> PROBLEM TO SOLVE: Give a verbatim copy of the lines below, minus the pictures.

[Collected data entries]
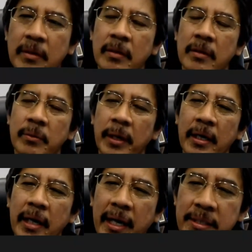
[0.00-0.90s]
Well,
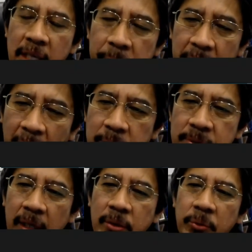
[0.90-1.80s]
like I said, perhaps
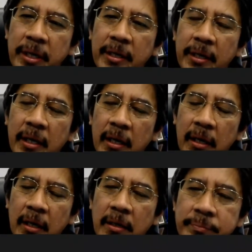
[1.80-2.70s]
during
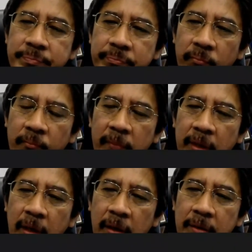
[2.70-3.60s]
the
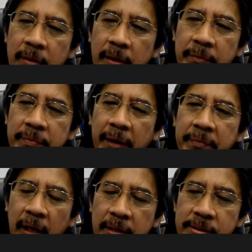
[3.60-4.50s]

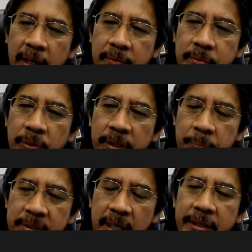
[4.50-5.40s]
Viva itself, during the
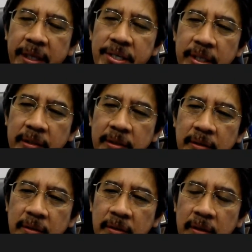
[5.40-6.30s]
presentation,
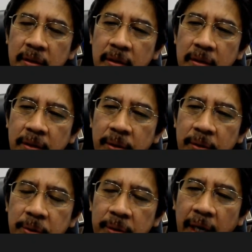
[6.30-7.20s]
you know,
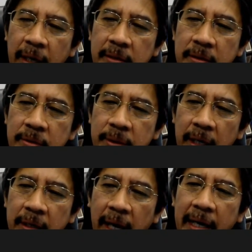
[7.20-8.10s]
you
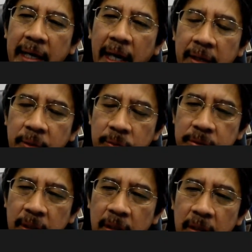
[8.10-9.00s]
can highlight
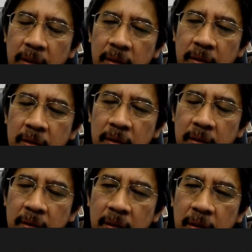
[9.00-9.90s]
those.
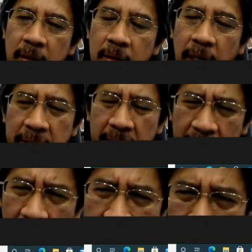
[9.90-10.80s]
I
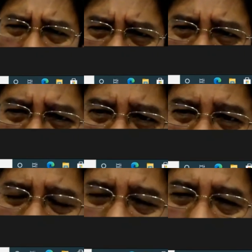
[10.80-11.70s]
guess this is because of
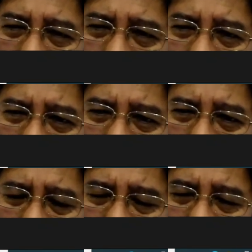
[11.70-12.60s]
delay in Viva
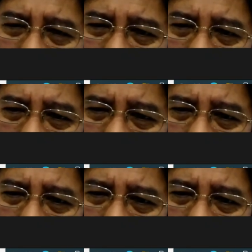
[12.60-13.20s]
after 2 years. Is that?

> WORKED SOLUTION:
[0.00-0.90s]
Well,
[0.90-1.80s]
like I said, perhaps
[1.80-2.70s]
during
[2.70-3.60s]
the
[3.60-4.50s]

[4.50-5.40s]
Viva itself, during the
[5.40-6.30s]
presentation,
[6.30-7.20s]
you know,
[7.20-8.10s]
you
[8.10-9.00s]
can highlight
[9.00-9.90s]
those.
[9.90-10.80s]
I
[10.80-11.70s]
guess this is because of
[11.70-12.60s]
delay in Viva
[12.60-13.20s]
after 2 years. Is that?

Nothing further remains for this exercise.